TASK DIRECTIONS:
Give a faithful, exact copy of all entries, minus the images.

AVAILABLE DATA:
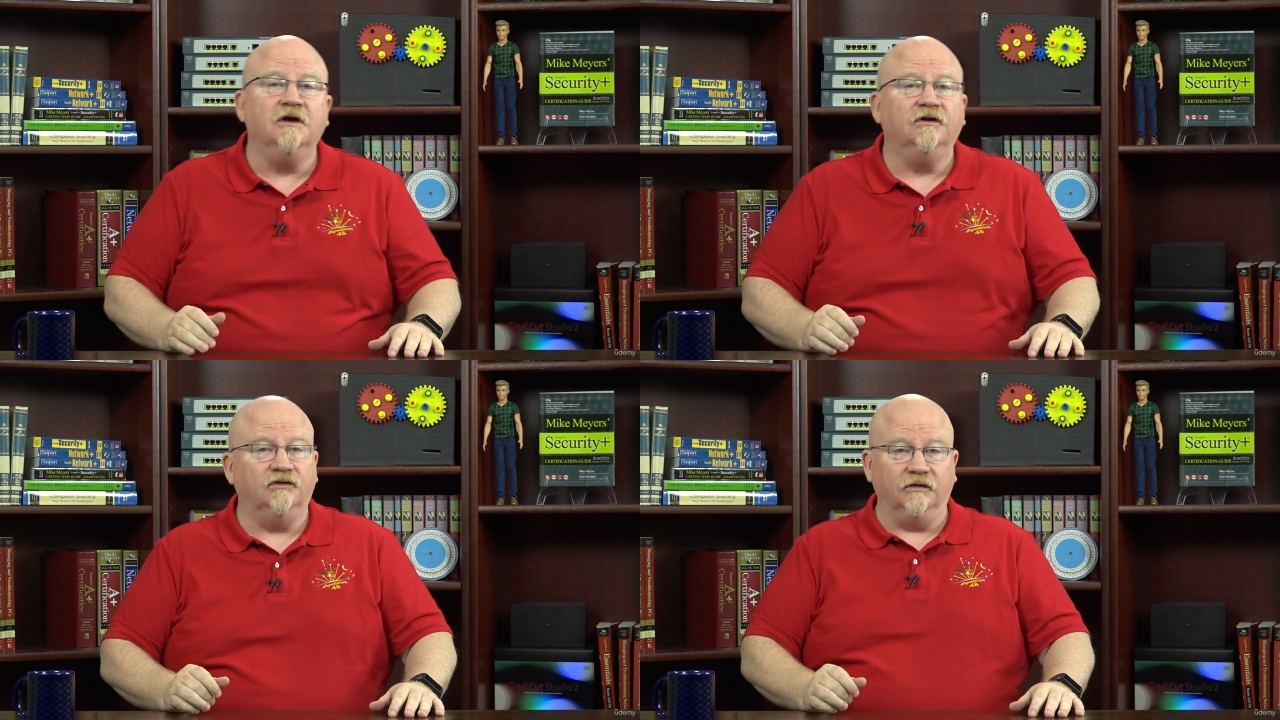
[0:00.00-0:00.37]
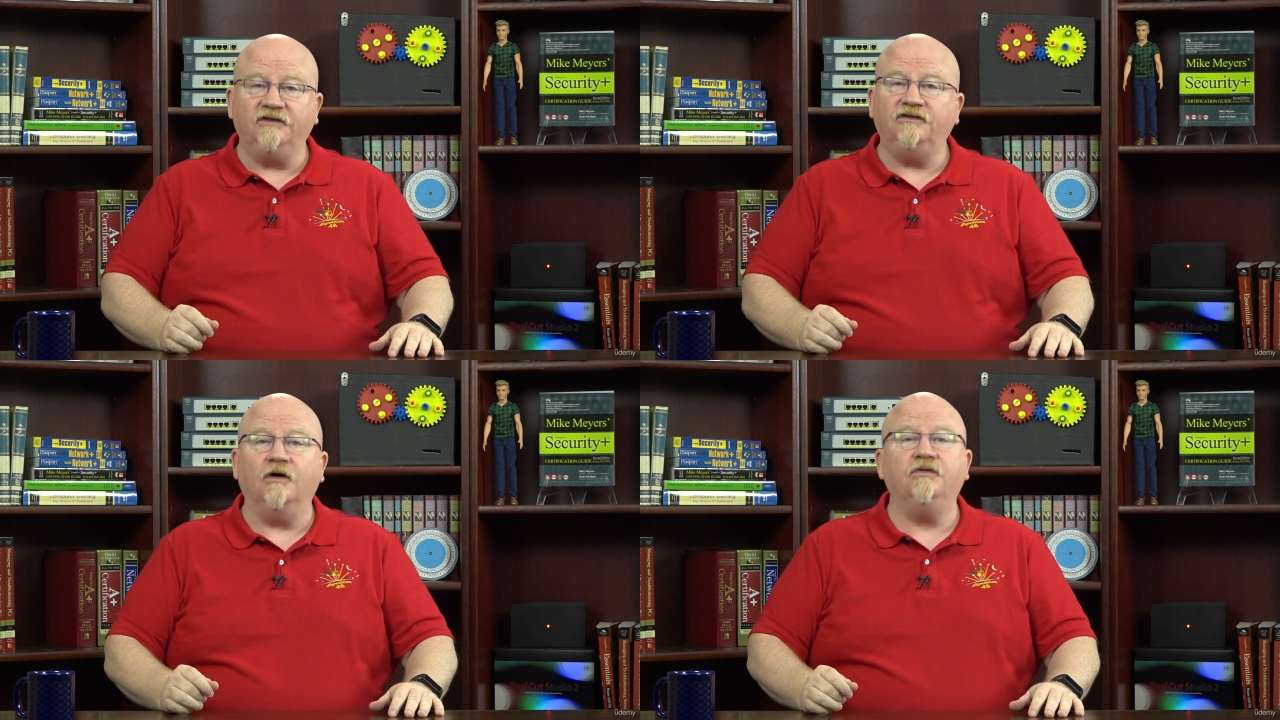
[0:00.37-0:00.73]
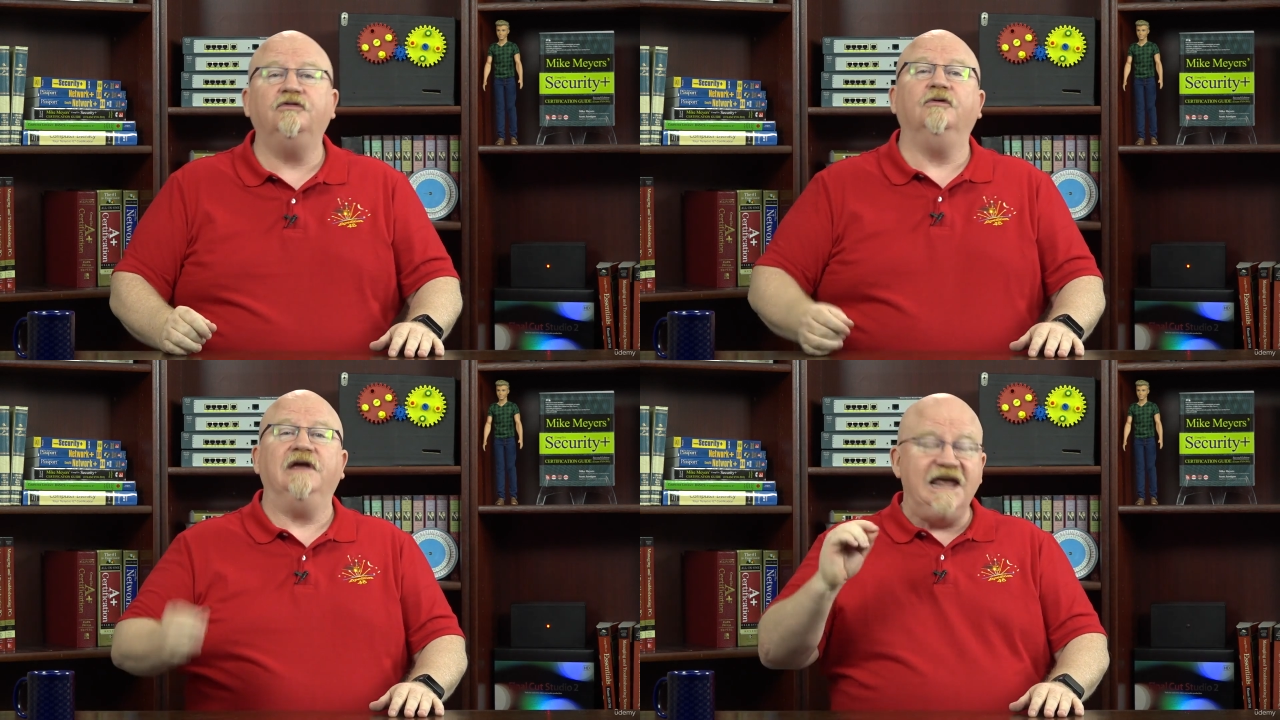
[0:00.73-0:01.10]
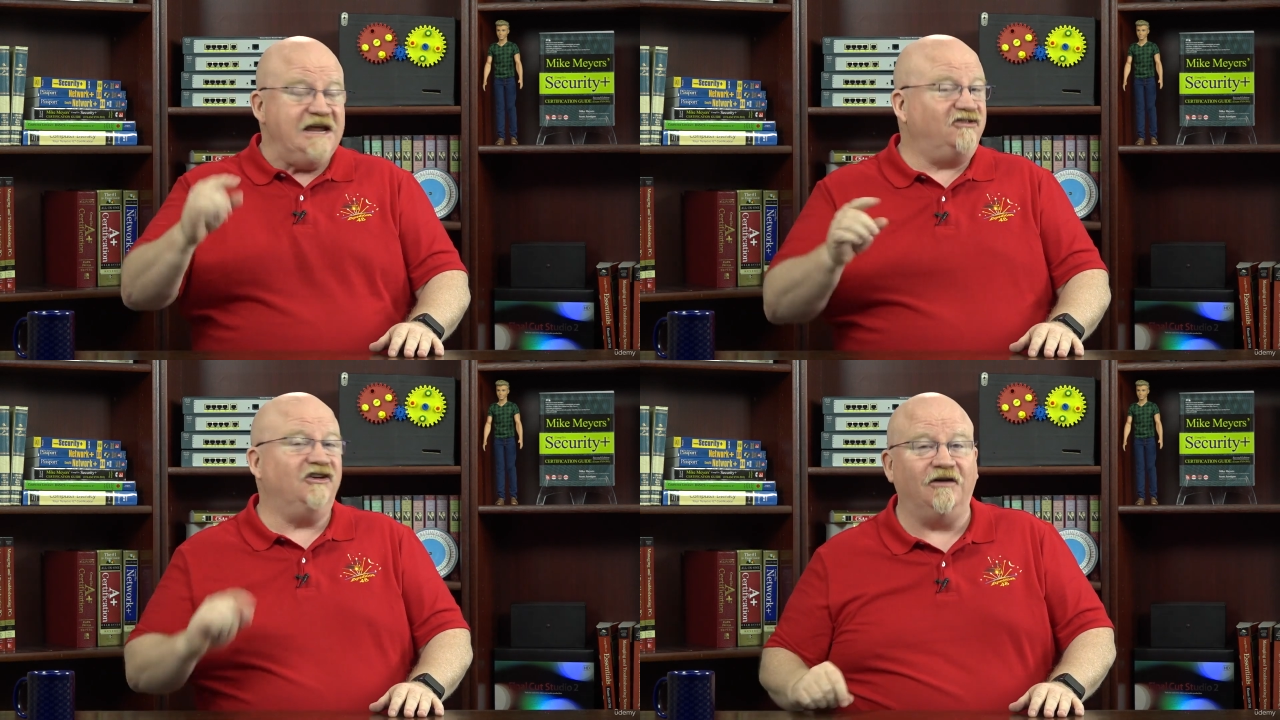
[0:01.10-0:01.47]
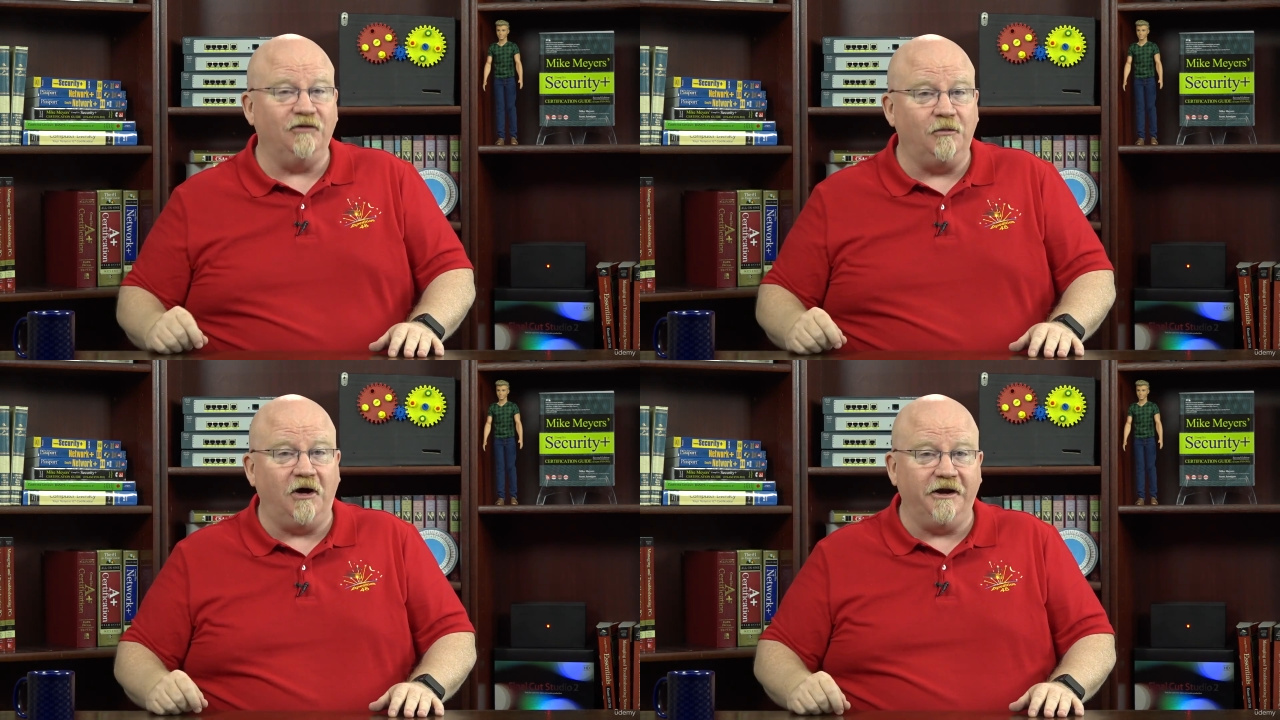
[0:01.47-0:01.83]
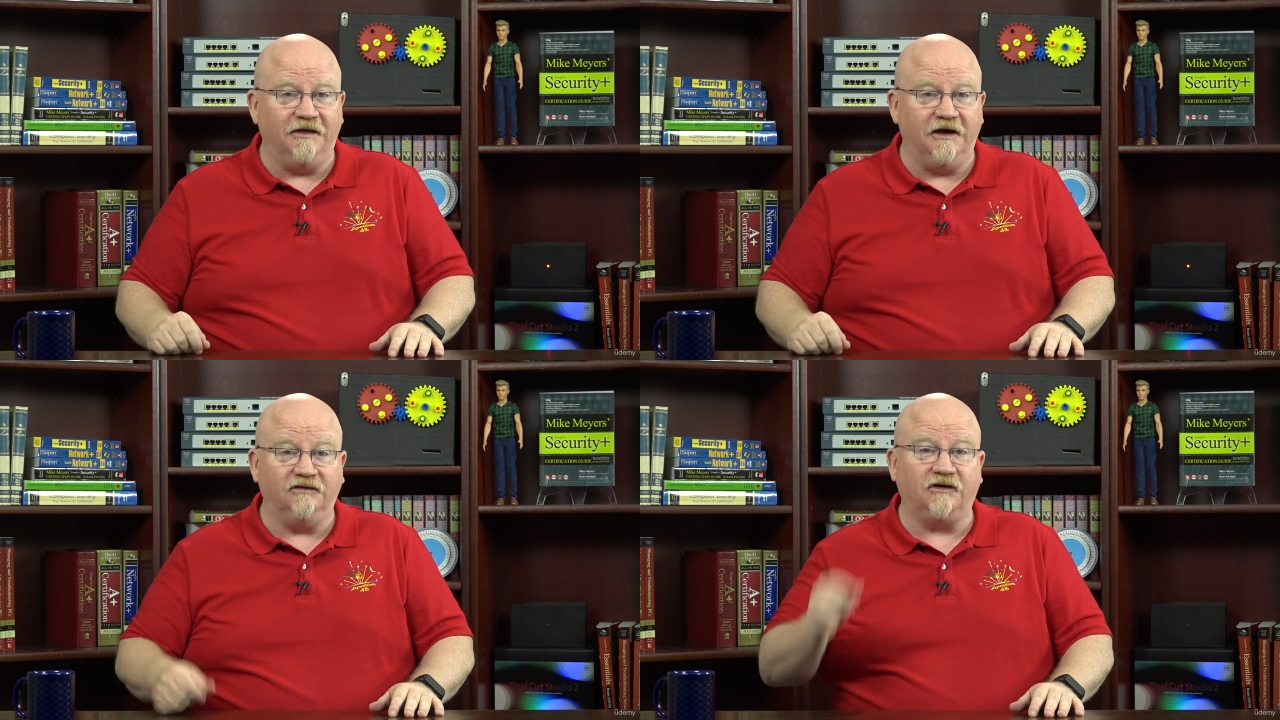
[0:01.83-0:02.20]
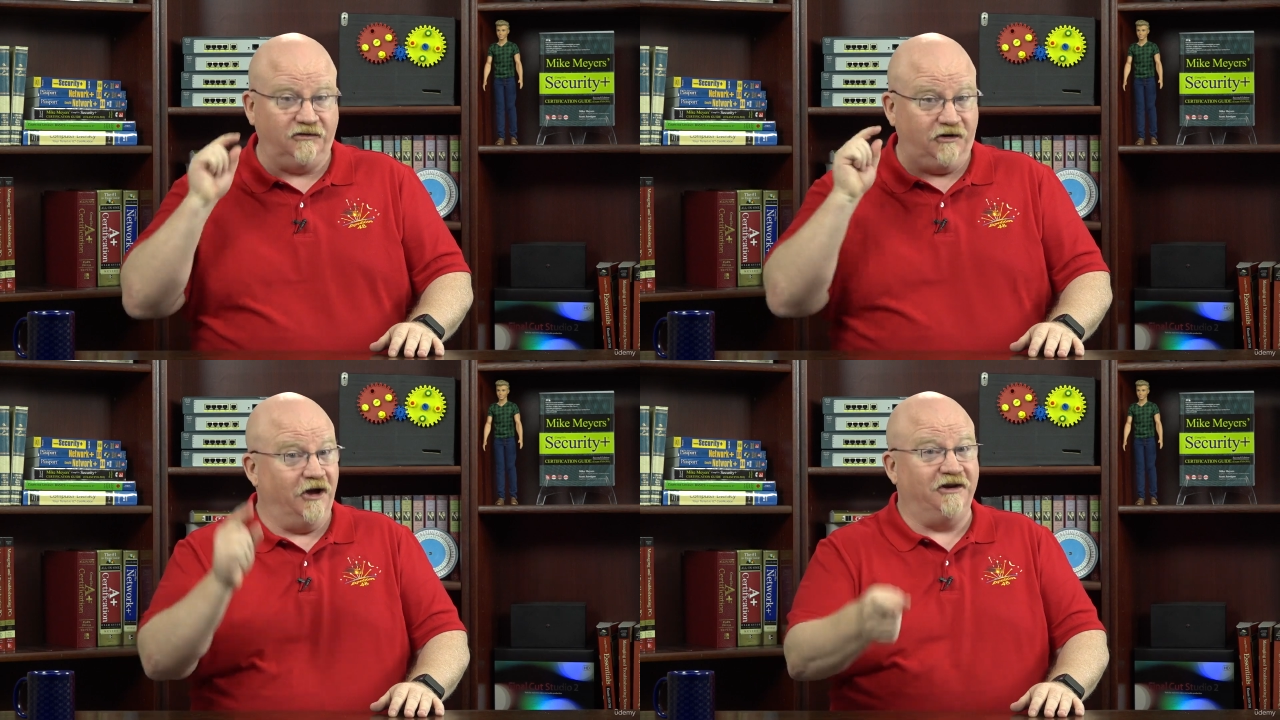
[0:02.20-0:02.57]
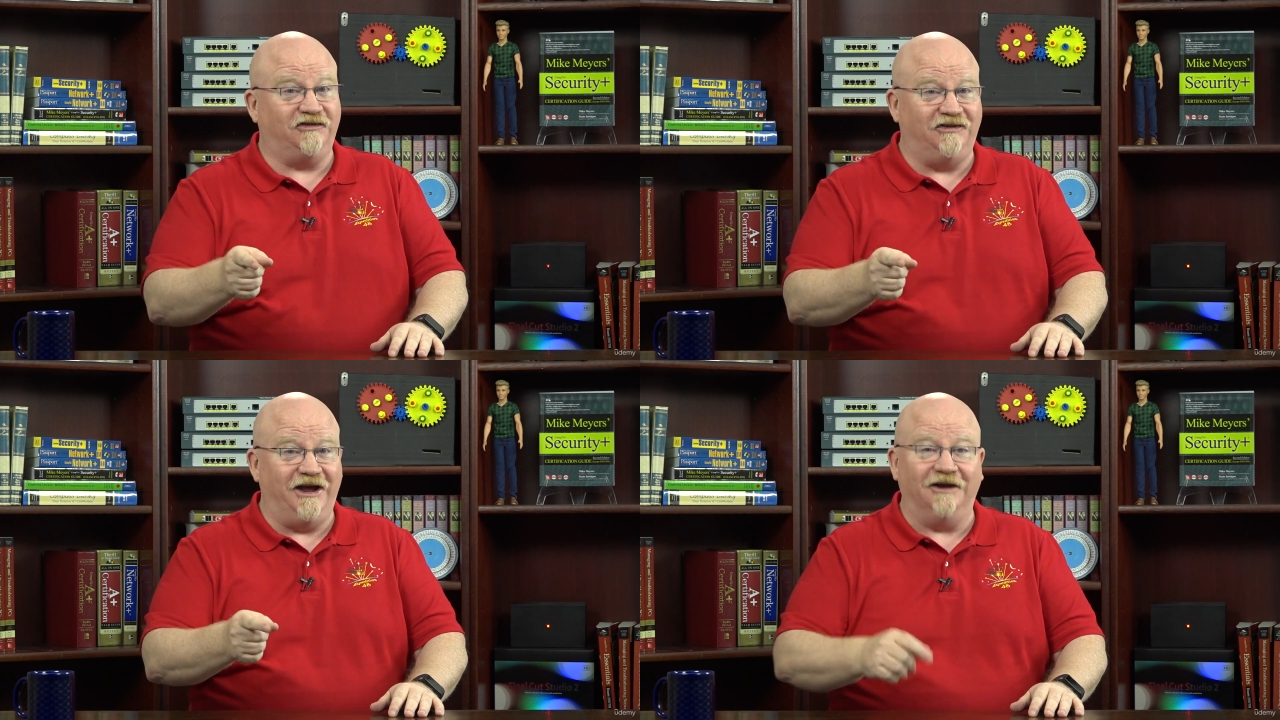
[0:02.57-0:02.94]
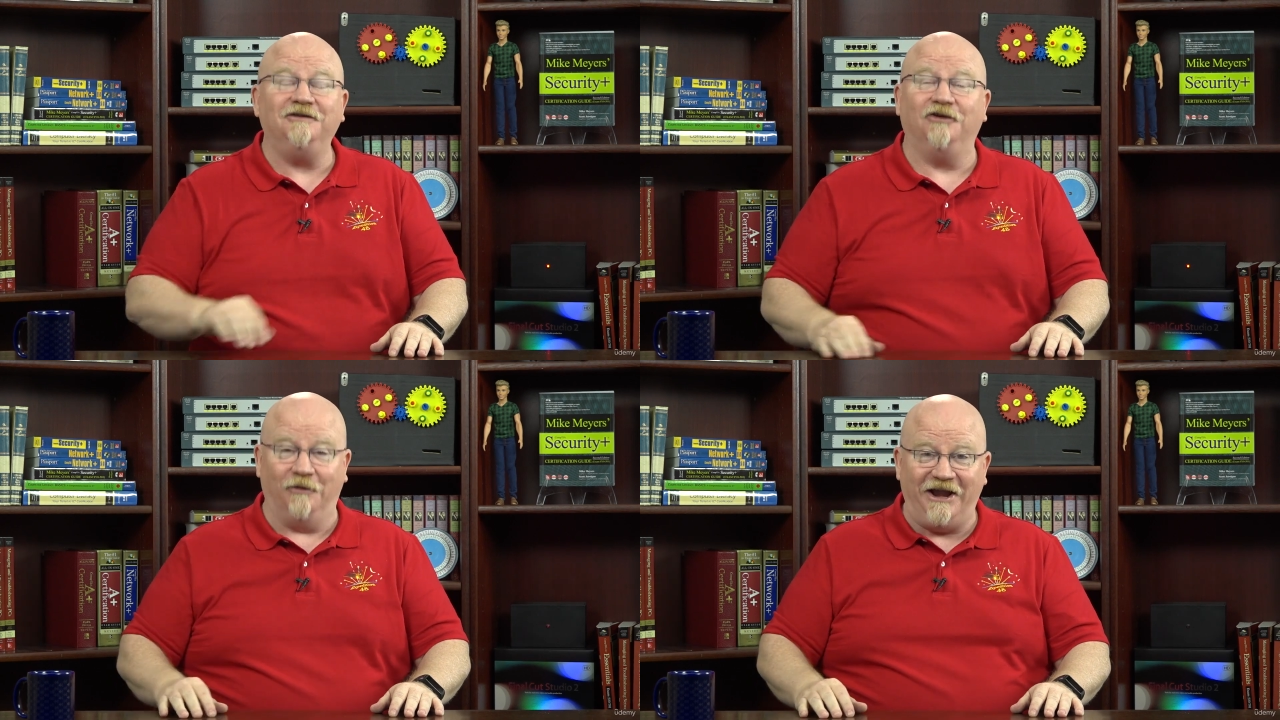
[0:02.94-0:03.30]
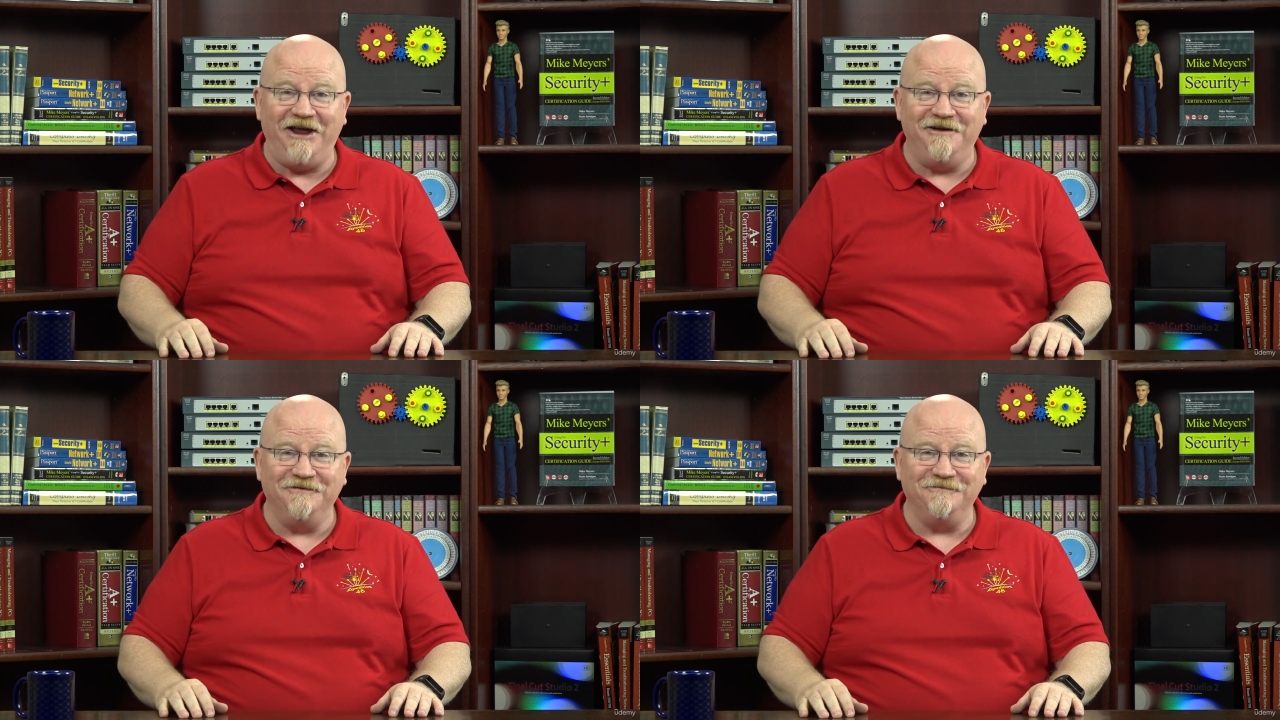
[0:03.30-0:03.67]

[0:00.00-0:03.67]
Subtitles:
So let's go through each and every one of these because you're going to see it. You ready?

RESPONSE TO THIS EXERCISE:
[0:00.00-0:00.37]
[0:00.37-0:00.73]
[0:00.73-0:01.10]
[0:01.10-0:01.47]
[0:01.47-0:01.83]
[0:01.83-0:02.20]
[0:02.20-0:02.57]
[0:02.57-0:02.94]
[0:02.94-0:03.30]
[0:03.30-0:03.67]

[0:00.00-0:03.67]
Subtitles:
So let's go through each and every one of these because you're going to see it. You ready?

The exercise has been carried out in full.